Как во всякую желанную страну, в Россию направлялась большая неучтенная иммиграция. Скажем, многие думают, будто наши «понтийские» греки — потомки чуть ли не участников плавания Язона за Золотым руном. На самом деле большинство «понтийцев» переселилось в русские владения в XIX веке из турецкой Анатолии и из собственно Греции. Многие из них сделали это минуя пограничный учет и контроль — черноморские берега знали разные интересные пути, читайте «Тамань» Лермонтова.

Скрытыми были большие переселения персов, китайцев и корейцев. То есть вместо 4,2 млн человек речь вполне может идти, скажем, о пяти, а скорее даже о шести миллионах иммигрантов.
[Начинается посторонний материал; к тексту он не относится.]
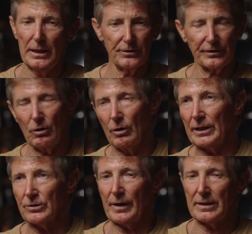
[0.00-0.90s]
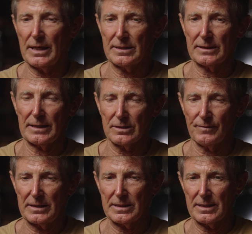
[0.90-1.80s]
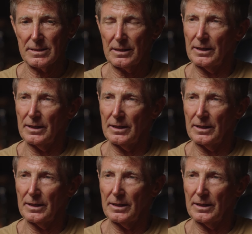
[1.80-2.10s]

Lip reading: He said, oh, that's fantastic, that's fantastic.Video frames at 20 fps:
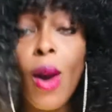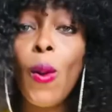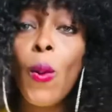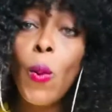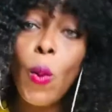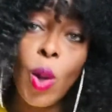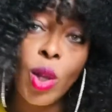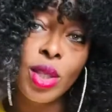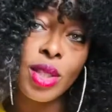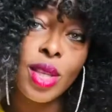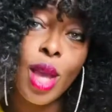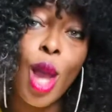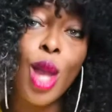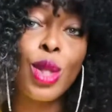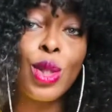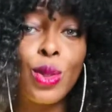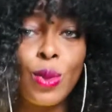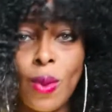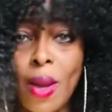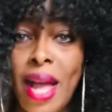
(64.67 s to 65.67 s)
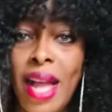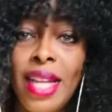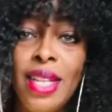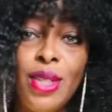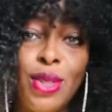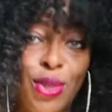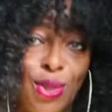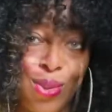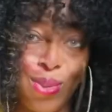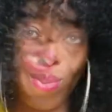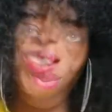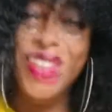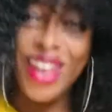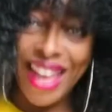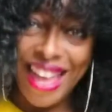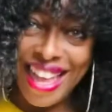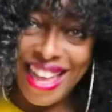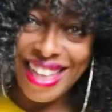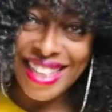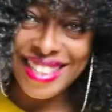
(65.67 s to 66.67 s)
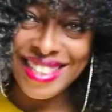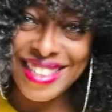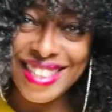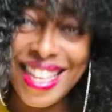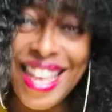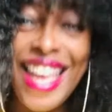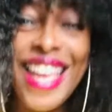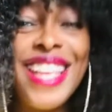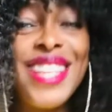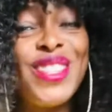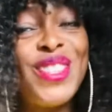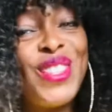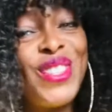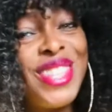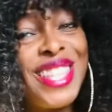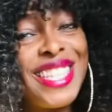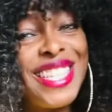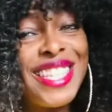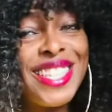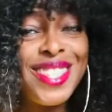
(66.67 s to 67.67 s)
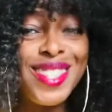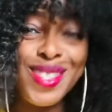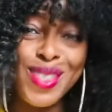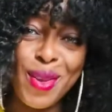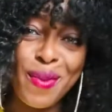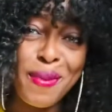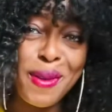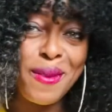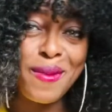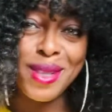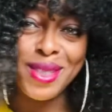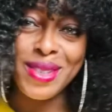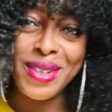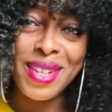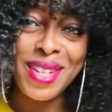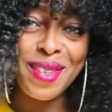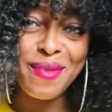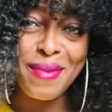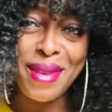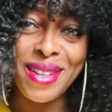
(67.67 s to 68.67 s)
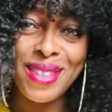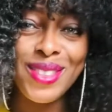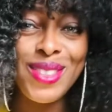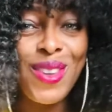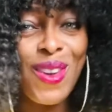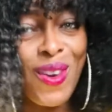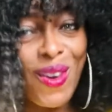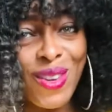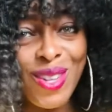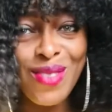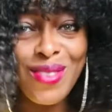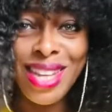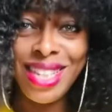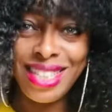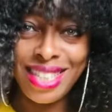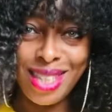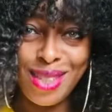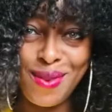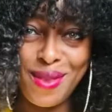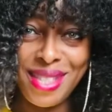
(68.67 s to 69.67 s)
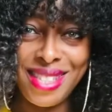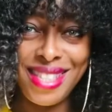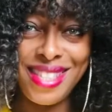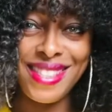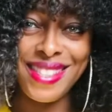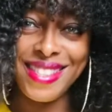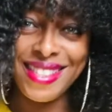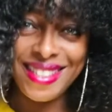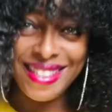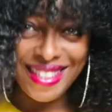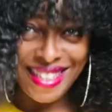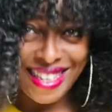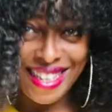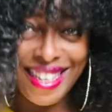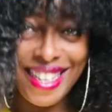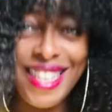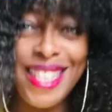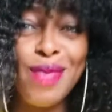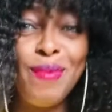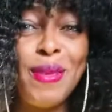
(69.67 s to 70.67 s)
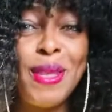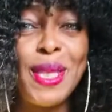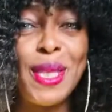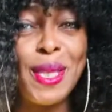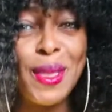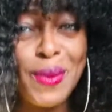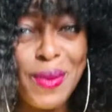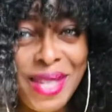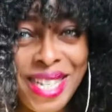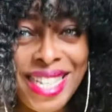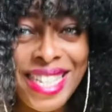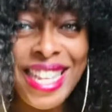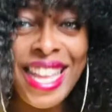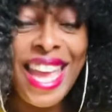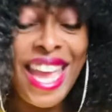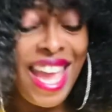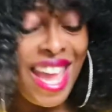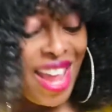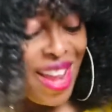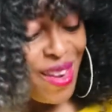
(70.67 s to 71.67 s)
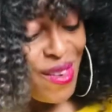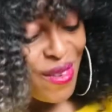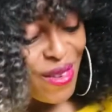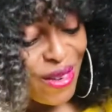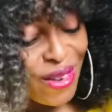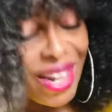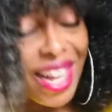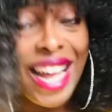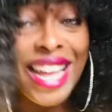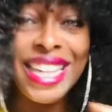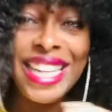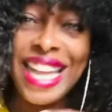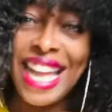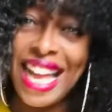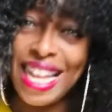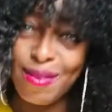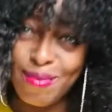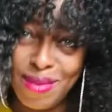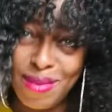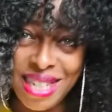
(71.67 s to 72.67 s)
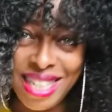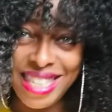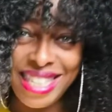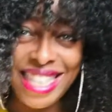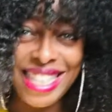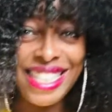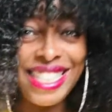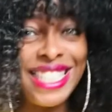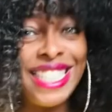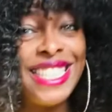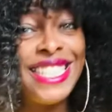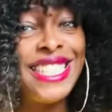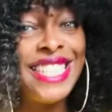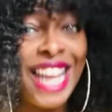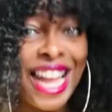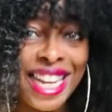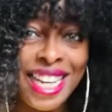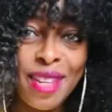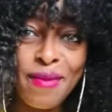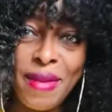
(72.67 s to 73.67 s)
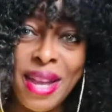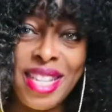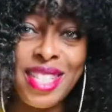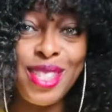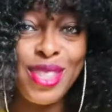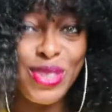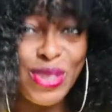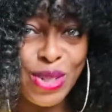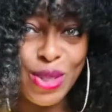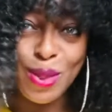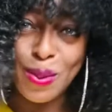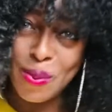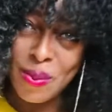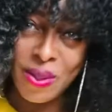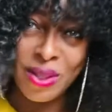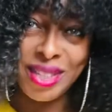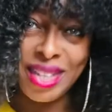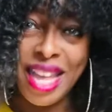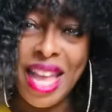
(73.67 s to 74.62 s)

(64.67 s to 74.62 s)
What do I do, guys? So this is the topic we're talking about on Wine Chats Wednesdays today. He's between a rock and a hard place. He's in a dilemma, a serious one.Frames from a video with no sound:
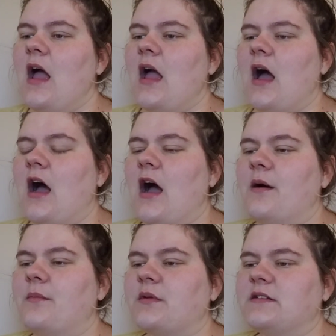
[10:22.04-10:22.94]

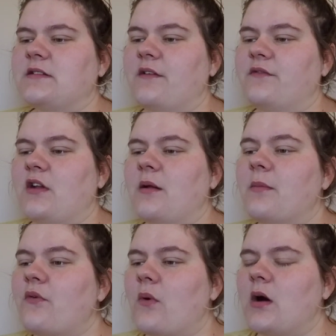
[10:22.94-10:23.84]
because I've done it
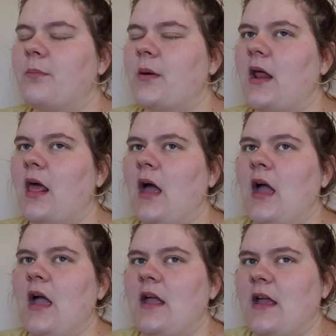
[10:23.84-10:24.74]
before, but
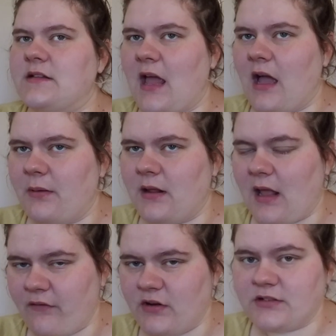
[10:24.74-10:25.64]
it's happening
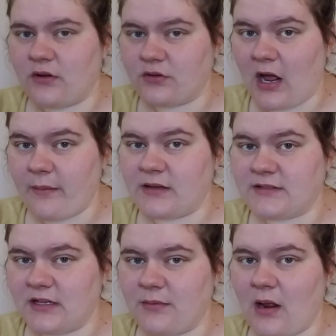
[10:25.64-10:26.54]
every single time I
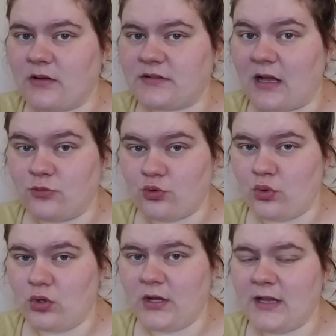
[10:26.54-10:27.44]
sleep now as I'm
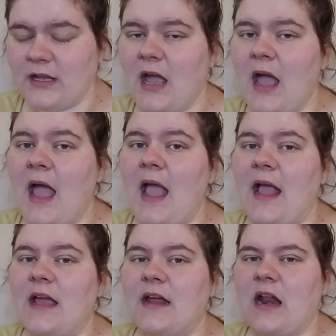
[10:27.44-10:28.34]
drooling.
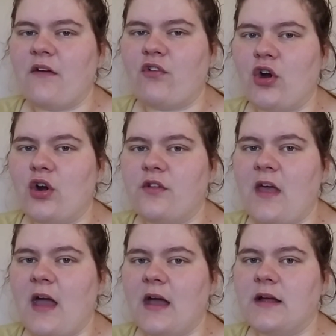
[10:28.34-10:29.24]
And I've heard
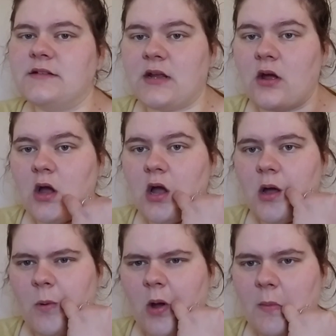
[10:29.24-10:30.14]
that
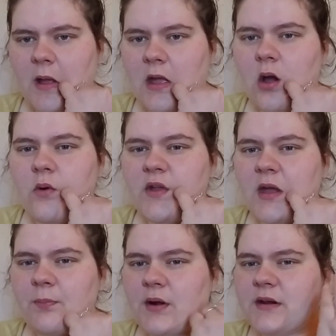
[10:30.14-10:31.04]
on my
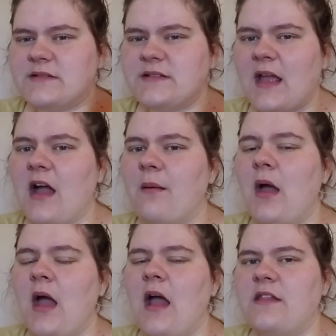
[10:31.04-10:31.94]
Ovia pregnancy app,
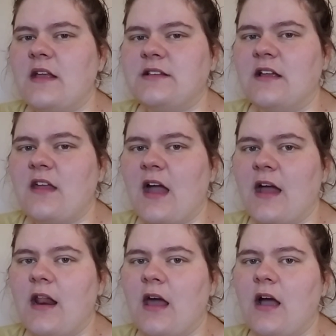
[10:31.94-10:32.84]
they said
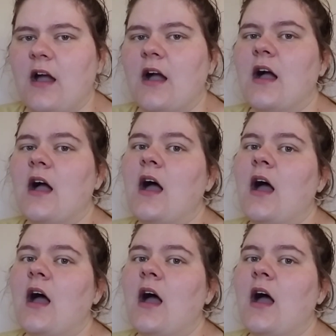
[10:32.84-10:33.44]
that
Люди не переселяются в страны несвободы — туда, где господствует жесткий полицейский режим и (или) тяжкий социальный контроль, царит нетерпимость, нет уважения к собственности. Иноверцев и иноязыких не заманишь в «тюрьму народов». Цифры миграции в Россию опровергает все позднейшие россказни такого рода.

Мы сами выбрали Новую Россию

Нет ни малейших сомнений: отказ от коммунизма и демократические реформы были историческим творчеством «советского народа», прежде всего российского. Егор Гайдар знает, о чем говорит: «Если вы думаете, что это американцы нам навязали демократию в том виде, в котором она возникла в 1990–1991 году, то это неправда. Мы сами выбрали этот путь, американцы играли в этом последнюю роль и будут играть последнюю».

Невозможно забыть, как в 1988 году от первых русских триколоров менялся сам воздух городов, забыть ту мощную атмосферу свободы, просветления и солидарности, которая достигла своего пика в дни стотысячных митингов на Манежной и Дворцовой площадях и держалась до «шоковой терапии» 1992 года и вопреки ей держалась до референдума о доверии курсу Ельцина 25 апреля 1993 года (президент получил тогда 58,7% голосов) и много дольше, видоизменяясь, слабея и все более дробясь на оттенки. Будь атмосфера другой, все повернулось бы иначе.

А эта массовая стойкость духа! Есть подробные хроники тех лет, и финальные годы перестройки выглядят в них жутковато: абсолютно пустые магазины, нападения на поезда, захваты оружейных складов, западные миссионеры с проповедями, заготовленными для язычников, подозрительные секты, финансовые пирамиды, «гуманитарная помощь», газетные сообщения о покинутых погранзаставах и о том, что запасы продовольствия в стране на исходе, предсказания неминуемого военного переворота и скорых эпидемий, самые фантастические слухи. И на этом фоне — душевный подъем, бесстрашие, вера: еще немного, еще чуть-чуть...

И на каждом столбе объявления: «Обучаю работе на компьютере».

Очень многие вдруг ощутили, что избавились от чего-то гнетущего и тягостного, с чем жили, не замечая того. Ушел дискомфорт, к которому привыкли за жизнь, как привыкают к вони.

Новая Россия почти целиком, до мелочей, сформировалась в последние месяцы существования СССР. Количественные изменения последующих шестнадцати лет были, разумеется, огромны, но почти все, что мы наблюдаем с современной жизни — и хорошее, и плохое, — совершенно неспроста появилось уже тогда.

***

Уж не знаю, каким образом это удалось, но кто-то нас, русских, назначил несчастными, притом на все века нашей истории, и многие из нас в это почти поверили.

Несчастными мы в нашей истории были в сумме недолго, на нашей зебре неизмеримо больше светлого. Может быть, из-за этого нам, по какому-то закону компенсации, так крепко досталось в ХХ веке? Но мы выжили. Мы в своей прекрасной стране, впереди много увлекательной работы.